Che tra gli astrologi e gli astronomi non scorra buon sangue è cosa nota. Ciò che naturalmente divide maggiormente queste due categorie di sapienti è il concetto di “influsso planetario”. Gli astronomi, a ragione direi, sostengono che non vi possa essere un influsso fisico dei pianeti del sistema solare sulle vicende degli esseri umani. E questo sembra un punto condivisibile e sensato. Come può, in effetti, un pianeta così lontano da noi, ad esempio Plutone, influire sui nostri comportamenti e sul nostro destino? Neppure la Luna, che ci consiglia quando è meglio andare dal parrucchiere affinché un taglio di capelli possa durare di più, non è alla fine un pianeta che influisce in maniera sostanziale sulla nostra vita. Tra l’altro, gli influssi planetari così concepiti avrebbero i medesimi effetti su tutti gli abitanti della Terra, senza distinzione alcuna.
L’astrologia credibile, quella cioè che dovrebbe modellare il destino degli uomini, non è dunque una questione di influssi fisici a distanza, né tantomeno di causalità, intesa come causa astronomica cui corrisponde un’azione umana. Dalle recenti scoperte della fisica quantistica emerge tuttavia un nuovo mondo, dove non c’è posto alcuno per la causalità, ma in cui tutto avviene simultaneamente all’interno di un mega contenitore cosmico dotato di memoria perenne, come avevano intuito bene già gli antichi Veda con i registri akashici. Secondo questa nuova-antica concezione, l’astrologia assume un altro significato; non è l’influsso dei pianeti che determina le azioni degli uomini secondo una legge di causalità, ma è un simbolismo planetario a fare da cassa da risonanza universale sui caratteri degli individui, e dunque, a stabilire una tendenza prevedibile del loro modo di agire.

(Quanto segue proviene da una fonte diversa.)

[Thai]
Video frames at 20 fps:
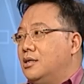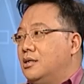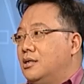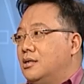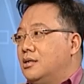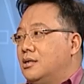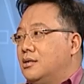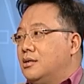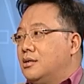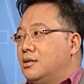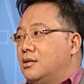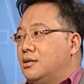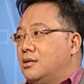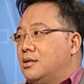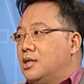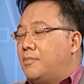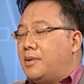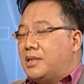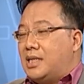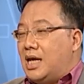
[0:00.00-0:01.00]
ครับ
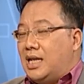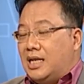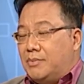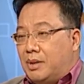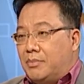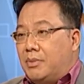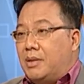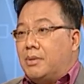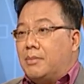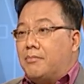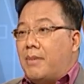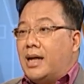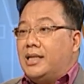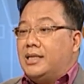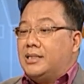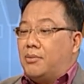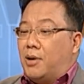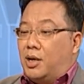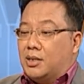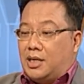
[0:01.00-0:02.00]
แล้วประเทศเนี่ยมันไม่เหมือนบ้าน
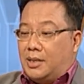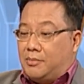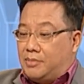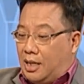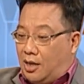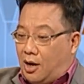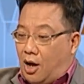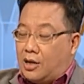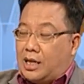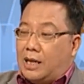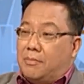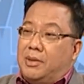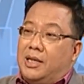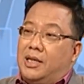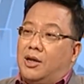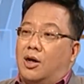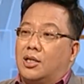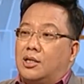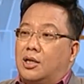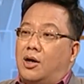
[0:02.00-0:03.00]
ที่พอทะเลาะกัน
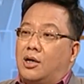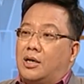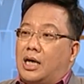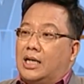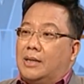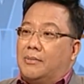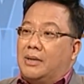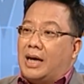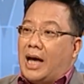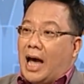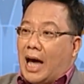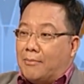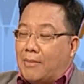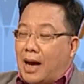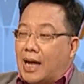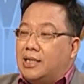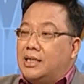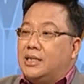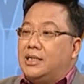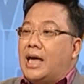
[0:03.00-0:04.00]
พี่น้องทะเลาะกันเนี่ยมันขาย
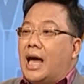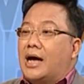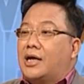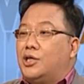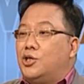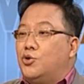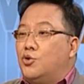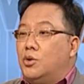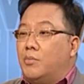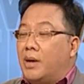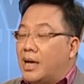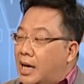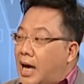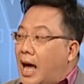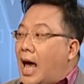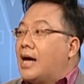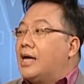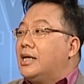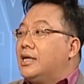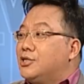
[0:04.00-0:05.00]
บ้านทิ้งแยกกันอยู่หรือไม่ก็
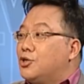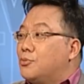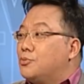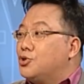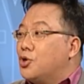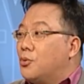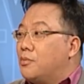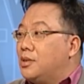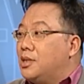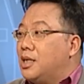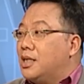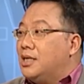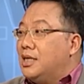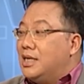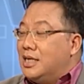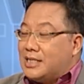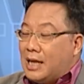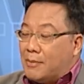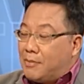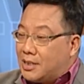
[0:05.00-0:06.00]
ฆ่ากันให้จบจบเรื่อง
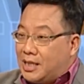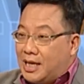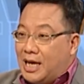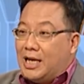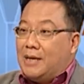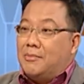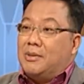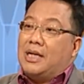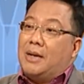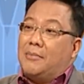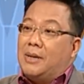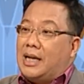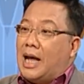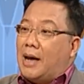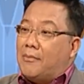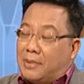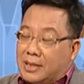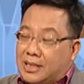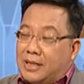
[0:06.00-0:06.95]
แต่ประเทศเนี่ยมันทำไม่ได้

Tra gli astronomi, Margherita Hack fu quella che più si è accanita sui malcapitati astrologi, dall’alto di un fare arrogante e schernente che è tipico di alcuni intellettuali dogmatici. Ma probabilmente, la nostra pur rispettabile astronoma toscana non venne mai a conoscenza dell’opinione che uno dei suoi più grandi maestri, tale Johannes Keplero, aveva sull’astrologia:
“In che modo la configurazione del cielo al momento della nascita determina il carattere? Essa agisce sull’uomo durante la sua vita come le cordicelle che un contadino annoda a casaccio attorno alle zucche nel suo campo: i nodi non fanno crescere la zucca, tuttavia ne determinano la forma. Lo stesso vale per il cielo: non dà all’uomo le sue abitudini, la sua storia, la sua felicità, i suoi figli, la sua ricchezza, la sua sposa…però modella la sua condizione…”
A portare acqua al mulino degli incompresi e screditati astrologi, due secoli dopo Keplero, fu anche il grande letterato Johann Wolfgang Goethe, che negli Scritti orfici immortala la “vecchia prostituta della scienza” con questi versi:
“Allo stesso modo in cui nel giorno in cui nascesti / il Sole si offrì al saluto dei pianeti, / così in seguito crescesti in base alla legge di quell’ora. / Così dev’essere, sfuggire non puoi, /già lo dissero profeti e sibille, / e nessun tempo e nessuna forza / può spezzare la forma già coniata che vivendo si evolve.”